[TRY IT]
Take every line from the listing below that includes "second" and copy it.

(Beginning of TASK INPUT)

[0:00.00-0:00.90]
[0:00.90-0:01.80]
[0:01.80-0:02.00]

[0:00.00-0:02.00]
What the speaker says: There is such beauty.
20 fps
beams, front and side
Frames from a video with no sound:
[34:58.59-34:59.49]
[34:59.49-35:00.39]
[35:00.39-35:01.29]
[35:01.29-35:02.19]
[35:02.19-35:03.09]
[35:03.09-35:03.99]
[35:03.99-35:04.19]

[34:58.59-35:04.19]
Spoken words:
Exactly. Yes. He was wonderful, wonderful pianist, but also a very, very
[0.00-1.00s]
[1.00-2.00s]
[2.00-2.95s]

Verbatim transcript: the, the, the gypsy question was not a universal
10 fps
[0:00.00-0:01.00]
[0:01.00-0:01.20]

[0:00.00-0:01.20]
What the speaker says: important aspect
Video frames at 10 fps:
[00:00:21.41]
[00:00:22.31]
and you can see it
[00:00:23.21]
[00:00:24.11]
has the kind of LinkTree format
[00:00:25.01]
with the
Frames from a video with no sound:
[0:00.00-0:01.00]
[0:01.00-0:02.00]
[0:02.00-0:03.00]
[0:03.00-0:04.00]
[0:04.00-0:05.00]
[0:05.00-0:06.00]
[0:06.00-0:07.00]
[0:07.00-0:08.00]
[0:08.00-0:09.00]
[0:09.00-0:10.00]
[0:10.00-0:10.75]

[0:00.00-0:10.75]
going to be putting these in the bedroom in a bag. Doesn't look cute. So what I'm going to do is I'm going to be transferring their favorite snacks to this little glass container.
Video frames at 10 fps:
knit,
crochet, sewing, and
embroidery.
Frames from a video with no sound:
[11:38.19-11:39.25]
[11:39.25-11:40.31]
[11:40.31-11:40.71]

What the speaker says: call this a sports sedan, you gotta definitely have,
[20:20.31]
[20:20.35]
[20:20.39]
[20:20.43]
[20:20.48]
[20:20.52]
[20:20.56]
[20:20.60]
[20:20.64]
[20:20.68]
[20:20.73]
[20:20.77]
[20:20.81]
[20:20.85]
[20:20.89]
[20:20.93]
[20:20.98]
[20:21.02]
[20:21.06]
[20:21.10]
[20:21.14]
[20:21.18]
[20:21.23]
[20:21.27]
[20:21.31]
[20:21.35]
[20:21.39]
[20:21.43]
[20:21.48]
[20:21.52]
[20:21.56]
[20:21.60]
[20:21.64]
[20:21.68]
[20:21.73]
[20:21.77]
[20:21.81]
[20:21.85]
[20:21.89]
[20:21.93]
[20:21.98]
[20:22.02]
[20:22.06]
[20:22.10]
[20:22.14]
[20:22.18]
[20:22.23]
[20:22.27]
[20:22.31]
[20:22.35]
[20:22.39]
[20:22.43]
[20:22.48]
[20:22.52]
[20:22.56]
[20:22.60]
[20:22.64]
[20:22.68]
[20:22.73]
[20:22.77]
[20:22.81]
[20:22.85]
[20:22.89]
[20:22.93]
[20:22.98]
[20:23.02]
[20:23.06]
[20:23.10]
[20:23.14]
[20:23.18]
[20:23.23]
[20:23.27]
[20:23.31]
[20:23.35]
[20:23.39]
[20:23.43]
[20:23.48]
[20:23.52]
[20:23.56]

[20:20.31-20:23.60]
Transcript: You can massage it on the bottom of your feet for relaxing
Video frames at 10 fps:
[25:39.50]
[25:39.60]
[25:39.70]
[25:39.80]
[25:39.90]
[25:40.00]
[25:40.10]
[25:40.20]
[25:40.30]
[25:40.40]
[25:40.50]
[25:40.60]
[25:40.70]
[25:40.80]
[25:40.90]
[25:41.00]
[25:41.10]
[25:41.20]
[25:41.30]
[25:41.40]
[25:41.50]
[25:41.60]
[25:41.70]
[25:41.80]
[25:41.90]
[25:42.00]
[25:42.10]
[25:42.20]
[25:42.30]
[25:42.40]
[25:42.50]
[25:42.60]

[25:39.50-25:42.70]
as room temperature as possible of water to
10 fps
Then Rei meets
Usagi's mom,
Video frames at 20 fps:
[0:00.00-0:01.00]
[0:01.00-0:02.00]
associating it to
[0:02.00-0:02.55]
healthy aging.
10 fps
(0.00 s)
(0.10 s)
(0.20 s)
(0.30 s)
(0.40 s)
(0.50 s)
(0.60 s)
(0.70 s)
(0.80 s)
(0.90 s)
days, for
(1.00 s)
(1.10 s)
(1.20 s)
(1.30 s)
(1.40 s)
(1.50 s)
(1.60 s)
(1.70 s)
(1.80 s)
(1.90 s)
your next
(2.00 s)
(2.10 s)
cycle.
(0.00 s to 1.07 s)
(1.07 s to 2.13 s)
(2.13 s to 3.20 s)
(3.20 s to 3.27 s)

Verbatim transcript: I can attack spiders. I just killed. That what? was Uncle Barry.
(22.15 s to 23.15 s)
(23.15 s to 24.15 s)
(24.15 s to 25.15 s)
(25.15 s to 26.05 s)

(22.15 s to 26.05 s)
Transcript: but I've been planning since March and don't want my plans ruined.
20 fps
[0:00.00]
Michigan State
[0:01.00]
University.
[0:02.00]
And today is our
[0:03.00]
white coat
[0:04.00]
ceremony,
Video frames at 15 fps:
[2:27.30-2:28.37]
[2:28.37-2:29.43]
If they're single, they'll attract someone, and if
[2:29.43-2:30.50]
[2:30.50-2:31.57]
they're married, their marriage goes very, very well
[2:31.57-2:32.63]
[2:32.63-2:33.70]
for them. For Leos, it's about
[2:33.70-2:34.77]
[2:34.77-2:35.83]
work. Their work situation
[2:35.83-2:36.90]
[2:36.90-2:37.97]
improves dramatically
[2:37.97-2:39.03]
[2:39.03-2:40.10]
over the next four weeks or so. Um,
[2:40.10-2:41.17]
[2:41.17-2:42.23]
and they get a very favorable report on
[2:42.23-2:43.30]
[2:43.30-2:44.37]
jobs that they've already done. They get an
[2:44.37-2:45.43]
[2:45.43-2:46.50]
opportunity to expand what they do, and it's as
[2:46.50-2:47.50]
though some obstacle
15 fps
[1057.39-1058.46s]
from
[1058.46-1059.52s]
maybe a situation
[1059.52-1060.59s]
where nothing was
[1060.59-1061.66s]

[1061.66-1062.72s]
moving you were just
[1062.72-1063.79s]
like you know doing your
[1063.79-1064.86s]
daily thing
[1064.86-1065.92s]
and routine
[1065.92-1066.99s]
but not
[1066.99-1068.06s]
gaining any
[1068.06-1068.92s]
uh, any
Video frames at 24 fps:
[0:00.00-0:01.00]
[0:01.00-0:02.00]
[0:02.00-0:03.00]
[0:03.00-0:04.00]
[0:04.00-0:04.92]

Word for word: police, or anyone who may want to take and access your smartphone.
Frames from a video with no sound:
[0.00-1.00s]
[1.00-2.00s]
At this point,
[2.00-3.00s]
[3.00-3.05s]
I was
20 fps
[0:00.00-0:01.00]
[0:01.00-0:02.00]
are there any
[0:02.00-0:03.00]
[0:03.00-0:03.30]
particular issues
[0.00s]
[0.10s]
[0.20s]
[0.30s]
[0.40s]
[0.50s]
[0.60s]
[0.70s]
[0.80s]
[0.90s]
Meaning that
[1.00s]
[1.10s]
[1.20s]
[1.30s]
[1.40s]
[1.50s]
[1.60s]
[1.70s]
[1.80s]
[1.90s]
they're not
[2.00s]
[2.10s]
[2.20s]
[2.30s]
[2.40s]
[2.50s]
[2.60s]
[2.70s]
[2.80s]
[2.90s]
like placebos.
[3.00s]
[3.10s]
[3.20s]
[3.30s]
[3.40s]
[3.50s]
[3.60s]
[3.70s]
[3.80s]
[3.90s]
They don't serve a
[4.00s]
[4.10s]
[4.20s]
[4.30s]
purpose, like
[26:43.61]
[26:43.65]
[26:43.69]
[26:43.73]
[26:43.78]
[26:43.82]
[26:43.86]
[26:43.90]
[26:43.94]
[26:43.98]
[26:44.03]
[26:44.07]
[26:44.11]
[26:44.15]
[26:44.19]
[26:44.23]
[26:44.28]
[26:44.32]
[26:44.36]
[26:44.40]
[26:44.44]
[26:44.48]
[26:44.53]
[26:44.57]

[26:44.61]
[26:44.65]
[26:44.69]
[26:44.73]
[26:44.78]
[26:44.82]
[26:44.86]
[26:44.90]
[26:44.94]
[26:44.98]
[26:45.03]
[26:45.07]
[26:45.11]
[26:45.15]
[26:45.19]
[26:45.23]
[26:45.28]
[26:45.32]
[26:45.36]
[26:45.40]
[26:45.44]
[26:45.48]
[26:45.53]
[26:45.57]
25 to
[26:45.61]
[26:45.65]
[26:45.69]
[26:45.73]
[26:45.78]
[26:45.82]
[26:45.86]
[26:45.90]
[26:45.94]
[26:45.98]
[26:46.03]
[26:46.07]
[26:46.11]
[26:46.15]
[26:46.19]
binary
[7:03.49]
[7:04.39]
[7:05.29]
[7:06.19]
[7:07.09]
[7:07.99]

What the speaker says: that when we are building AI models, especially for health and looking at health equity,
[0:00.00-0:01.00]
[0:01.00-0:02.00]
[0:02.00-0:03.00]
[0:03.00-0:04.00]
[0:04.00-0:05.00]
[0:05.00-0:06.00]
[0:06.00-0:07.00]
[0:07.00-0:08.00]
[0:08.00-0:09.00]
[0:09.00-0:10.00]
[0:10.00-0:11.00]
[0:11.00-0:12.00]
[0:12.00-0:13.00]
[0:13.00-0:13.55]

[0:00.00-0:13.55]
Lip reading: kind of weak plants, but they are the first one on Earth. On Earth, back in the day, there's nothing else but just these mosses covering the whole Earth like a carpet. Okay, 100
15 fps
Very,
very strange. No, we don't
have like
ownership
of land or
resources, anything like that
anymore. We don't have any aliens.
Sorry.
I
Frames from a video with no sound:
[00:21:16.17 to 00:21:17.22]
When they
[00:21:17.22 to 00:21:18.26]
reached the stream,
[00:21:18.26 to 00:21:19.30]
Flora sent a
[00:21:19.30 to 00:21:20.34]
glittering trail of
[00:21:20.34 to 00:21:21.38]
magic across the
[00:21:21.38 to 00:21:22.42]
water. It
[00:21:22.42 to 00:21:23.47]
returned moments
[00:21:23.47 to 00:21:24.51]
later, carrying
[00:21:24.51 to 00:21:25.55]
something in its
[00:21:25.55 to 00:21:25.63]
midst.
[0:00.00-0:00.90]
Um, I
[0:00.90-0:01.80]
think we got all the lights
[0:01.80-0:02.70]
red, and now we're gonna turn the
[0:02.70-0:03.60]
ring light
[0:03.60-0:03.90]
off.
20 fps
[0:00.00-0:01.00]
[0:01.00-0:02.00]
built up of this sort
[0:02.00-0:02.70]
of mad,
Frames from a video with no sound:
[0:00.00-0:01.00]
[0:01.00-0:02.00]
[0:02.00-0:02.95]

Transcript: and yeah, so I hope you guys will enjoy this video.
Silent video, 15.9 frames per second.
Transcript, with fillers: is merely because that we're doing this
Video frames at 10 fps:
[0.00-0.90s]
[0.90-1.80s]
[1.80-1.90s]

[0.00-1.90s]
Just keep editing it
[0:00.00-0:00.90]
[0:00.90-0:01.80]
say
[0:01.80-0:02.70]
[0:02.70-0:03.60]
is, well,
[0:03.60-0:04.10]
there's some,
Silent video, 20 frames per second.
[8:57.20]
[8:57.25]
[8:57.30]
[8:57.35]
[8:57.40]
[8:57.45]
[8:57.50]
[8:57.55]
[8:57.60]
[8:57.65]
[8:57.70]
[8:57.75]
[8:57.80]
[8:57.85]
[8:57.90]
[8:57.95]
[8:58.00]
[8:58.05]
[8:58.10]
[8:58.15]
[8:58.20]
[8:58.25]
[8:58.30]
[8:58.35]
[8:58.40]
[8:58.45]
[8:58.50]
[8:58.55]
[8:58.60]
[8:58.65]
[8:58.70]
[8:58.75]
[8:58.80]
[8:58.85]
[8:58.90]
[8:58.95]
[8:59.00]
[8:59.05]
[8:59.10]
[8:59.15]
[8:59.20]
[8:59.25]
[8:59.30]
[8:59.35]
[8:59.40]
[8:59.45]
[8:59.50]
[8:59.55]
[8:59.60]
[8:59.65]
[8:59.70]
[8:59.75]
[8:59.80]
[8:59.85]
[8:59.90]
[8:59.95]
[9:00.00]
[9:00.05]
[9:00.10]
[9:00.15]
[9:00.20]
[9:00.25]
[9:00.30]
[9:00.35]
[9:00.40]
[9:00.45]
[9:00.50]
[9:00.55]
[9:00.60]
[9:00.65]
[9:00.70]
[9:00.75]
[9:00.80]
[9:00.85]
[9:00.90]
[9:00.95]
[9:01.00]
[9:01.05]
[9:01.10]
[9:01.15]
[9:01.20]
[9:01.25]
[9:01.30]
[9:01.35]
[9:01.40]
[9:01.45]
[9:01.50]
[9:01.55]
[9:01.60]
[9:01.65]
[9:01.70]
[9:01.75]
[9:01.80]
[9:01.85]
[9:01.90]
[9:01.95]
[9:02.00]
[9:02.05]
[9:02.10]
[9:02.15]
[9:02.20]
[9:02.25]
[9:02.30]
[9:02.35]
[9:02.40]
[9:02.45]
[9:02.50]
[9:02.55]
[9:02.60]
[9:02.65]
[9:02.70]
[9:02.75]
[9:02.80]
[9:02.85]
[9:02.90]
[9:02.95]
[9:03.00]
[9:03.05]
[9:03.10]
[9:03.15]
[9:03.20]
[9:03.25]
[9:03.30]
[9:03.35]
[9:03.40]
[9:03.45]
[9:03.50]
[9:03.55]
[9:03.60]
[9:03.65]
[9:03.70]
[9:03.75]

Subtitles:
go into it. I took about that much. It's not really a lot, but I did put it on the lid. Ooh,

(End of TASK INPUT)

[TASK RESULT]
Silent video, 15.9 frames per second.
Silent video, 20 frames per second.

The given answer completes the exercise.